God and the Pandemic, N. T. Wright. Grand Rapids: Zondervan Publishing, 2020.
Summary: Reflects both upon our quest to know “why the pandemic?” and how we should then live.
Many of us have tried to make sense of “why the pandemic?” For some, we’ve resorted to conspiracy thinking, pointing to this country and that, this political leader and that. For some believing people, the response has been to see this as a retributive plague, God paying us, or others, back for their sins. This idea of retribution has a long history, expressed most tellingly in the friends of Job who contended that Job’s losses and sufferings had to arise from some sin in Job’s life from which he needed to repent.
N. T. Wright argues quite differently in this short book, easily read in an evening. Considering Job, and other situations, notably the condition of Israel enslaved in Egypt, the appropriate response was not “repent” but “lament.” Lament is the cry of dependence that doesn’t understand the why, but looks to God for both strength to bear up and for deliverance. It is the cry of “how long?”
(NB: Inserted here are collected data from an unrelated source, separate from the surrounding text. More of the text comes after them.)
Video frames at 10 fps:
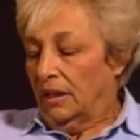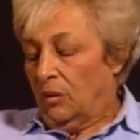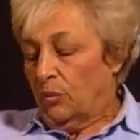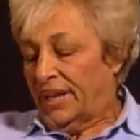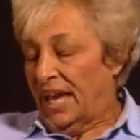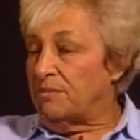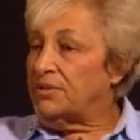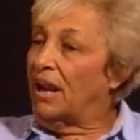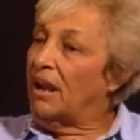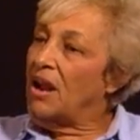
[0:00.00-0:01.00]
We came
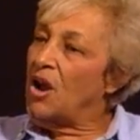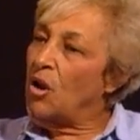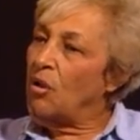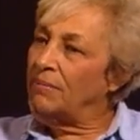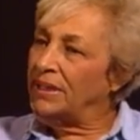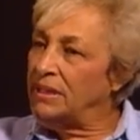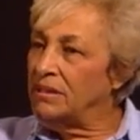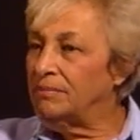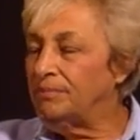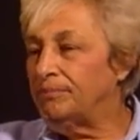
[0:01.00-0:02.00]
to our home and
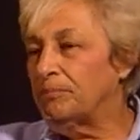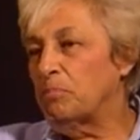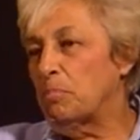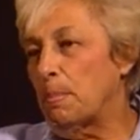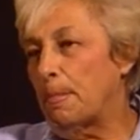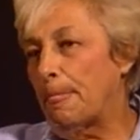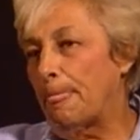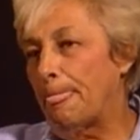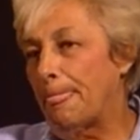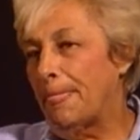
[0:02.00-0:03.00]

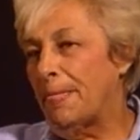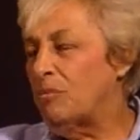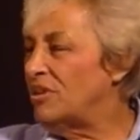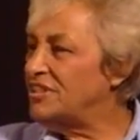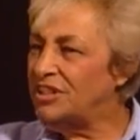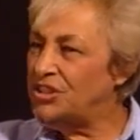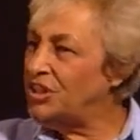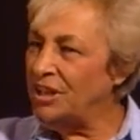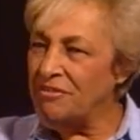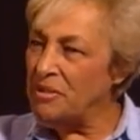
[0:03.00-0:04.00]
there wasn't a
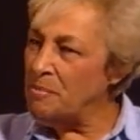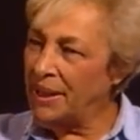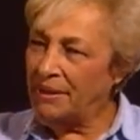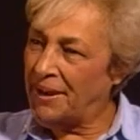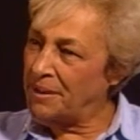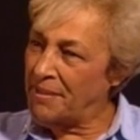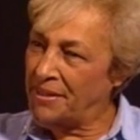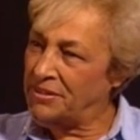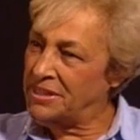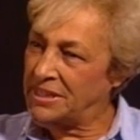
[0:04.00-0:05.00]
chair for my
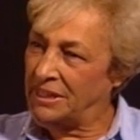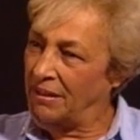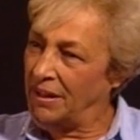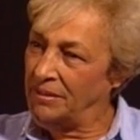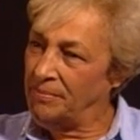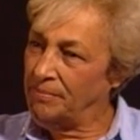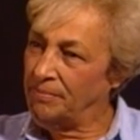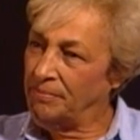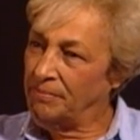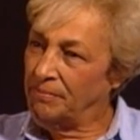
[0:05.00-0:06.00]
grandmother to sit on.
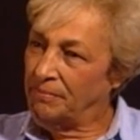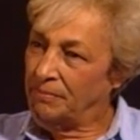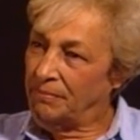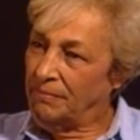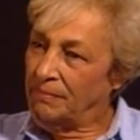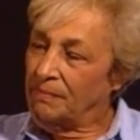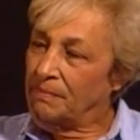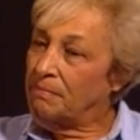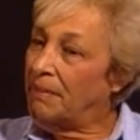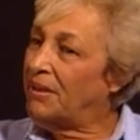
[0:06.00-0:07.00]

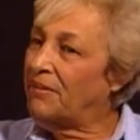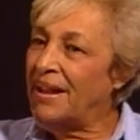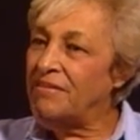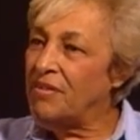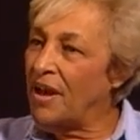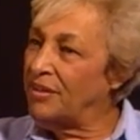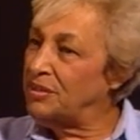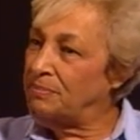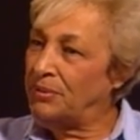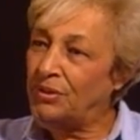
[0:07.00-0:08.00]
My grandfather's
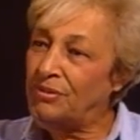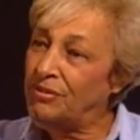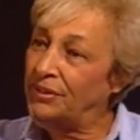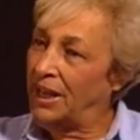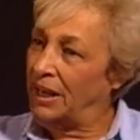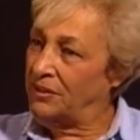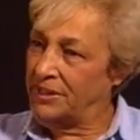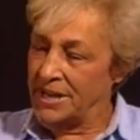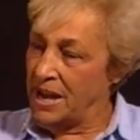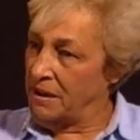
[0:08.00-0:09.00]
beautiful yellow
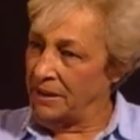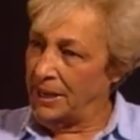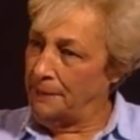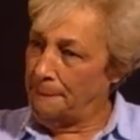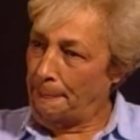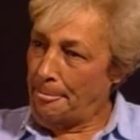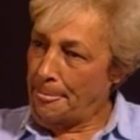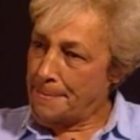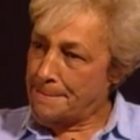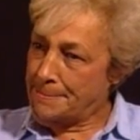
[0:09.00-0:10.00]
canary
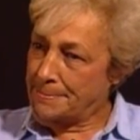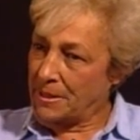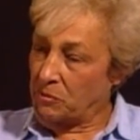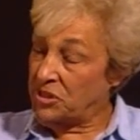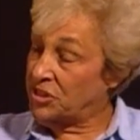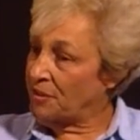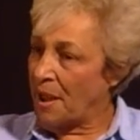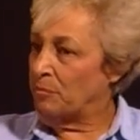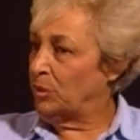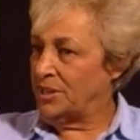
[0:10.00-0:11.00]
was
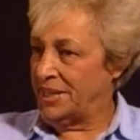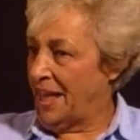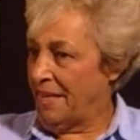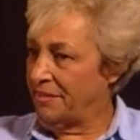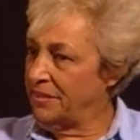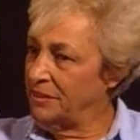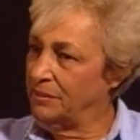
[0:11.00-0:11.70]
trampled to death.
Wright turns to Jesus and the telling scene at Lazarus’ tomb. He doesn’t engage in theodicy. He weeps, entering into the deep grief of the world. And then, foreshadowing his own work of the cross and the empty tomb, he bids Lazarus to come forth. In his ministry, the “sovereignty” of God, the coming of the kingdom is evident in the works of healing, the restoration of what was broken. This work culminates in his own crucifixion, death, and resurrection.
In the apostolic preaching, it is not natural catastrophes, famine, and plague around which the call to repent comes. It is around the person of Jesus, the one who preached, “repent for the kingdom of God is near.” The kingdom was near because Jesus was near. Then Wright turns to Paul and Romans 8 which he considers most significant for our response as Christ-followers. Noting our love of the beginning and ending of this chapter, he invites us to consider some of the less cheery verses of Romans 8:22-27
22 We know that the whole creation has been groaning as in the pains of childbirth right up to the present time. 23 Not only so, but we ourselves, who have the firstfruits of the Spirit, groan inwardly as we wait eagerly for our adoption to sonship, the redemption of our bodies. 24 For in this hope we were saved. But hope that is seen is no hope at all. Who hopes for what they already have? 25 But if we hope for what we do not yet have, we wait for it patiently.
26 In the same way, the Spirit helps us in our weakness. We do not know what we ought to pray for, but the Spirit himself intercedes for us through wordless groans. 27 And he who searches our hearts knows the mind of the Spirit, because the Spirit intercedes for God’s people in accordance with the will of God. (New International Version)
Wright comments on what this means in practice:
“It means that when the world is going through great convulsions, the followers of Jesus are called to be people of prayer at the place where the world is in pain. Paul puts it like this, in a three stage movement: first, the groaning of the world; second the groaning of the Church; third the groaning of the Spirit–within the Church within the world. This is the ultimate answer to those who want to say that the present Coronavirus crisis is a clear message from God which we can at once decode, either as a sign of the End, a call to repent, or simply as an opportunity for a standard kind of evangelism.”
He then turns to Romans 8:28 which he would contend may be best translated, “God works all thing towards ultimate good with and through those who love him.” Instead of speculation around sovereignty, Paul invites us to follow Jesus in the good work God would do in, with, and through us during this time. Practically then, Wright bids us to both pray where lament is prominent, and act in the manner of Jesus to care as appropriate to our station. He reminds us through a poem of Malcolm Guite written on Easter of 2020 and reflecting on the applause given health workers in the UK each Thursday that Christ is not locked down in locked down churches. A short excerpt:
On Thursday we applauded, for he came
And served us in a thousand names and faces
Mopping our sickroom floors and catching traces
Of that corona which was death to him:
Good Friday happened in a thousand places
Where Jesus held the helpless, died with them
That they might share his Easter in their need,
Now they are risen with him, risen indeed.
Malcolm Guite, Easter 2020, as cited by N.T. Wright
N.T. Wright wrote this book in spring of 2020. I’m curious what he would say today, after waves of infections, contentious debates in many countries about the measures to be taken, and the rancorous discussions on the internet. What is striking to me is his call to prayer and self-giving service is not one I’ve heard among Christians. We’ve deferred the latter to healthcare workers (many who are people of faith) who have the proper gear. There has been precious little prayer, perhaps only at the point when we learn of a sick friend. We are now in a season where the hope is that the virus will recede with the advent of vaccines and there is this unquenchable thirst to return to normal. I wonder if Wright’s book might be a good source of self-examination for us, helping us ask what kind of people we have been during the pandemic, and what kind of people will we be coming out. Will we be the contentious and the conspiratorial? Or will we be the prayerful servants of Christ, his hands and feet in the world?